> Task details
Apart from the images, every record here needs to be copied exactly.

> Extracted information
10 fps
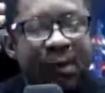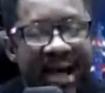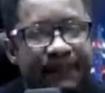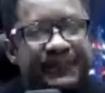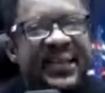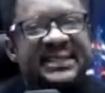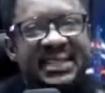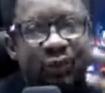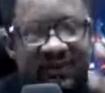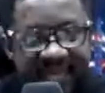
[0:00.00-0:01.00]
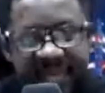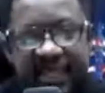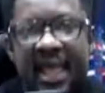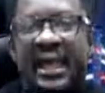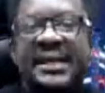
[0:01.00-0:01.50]
ability to think,
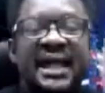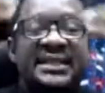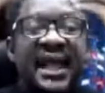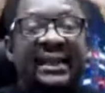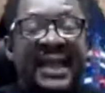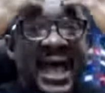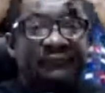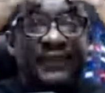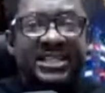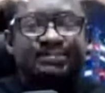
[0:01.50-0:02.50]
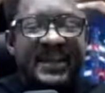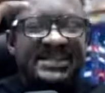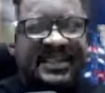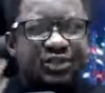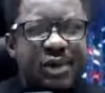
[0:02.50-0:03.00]
that an average person is
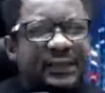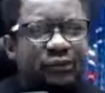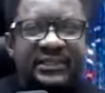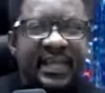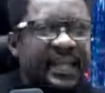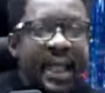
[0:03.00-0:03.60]
trying to think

> Solution for this problem
10 fps
[0:00.00-0:01.00]
[0:01.00-0:01.50]
ability to think,
[0:01.50-0:02.50]
[0:02.50-0:03.00]
that an average person is
[0:03.00-0:03.60]
trying to think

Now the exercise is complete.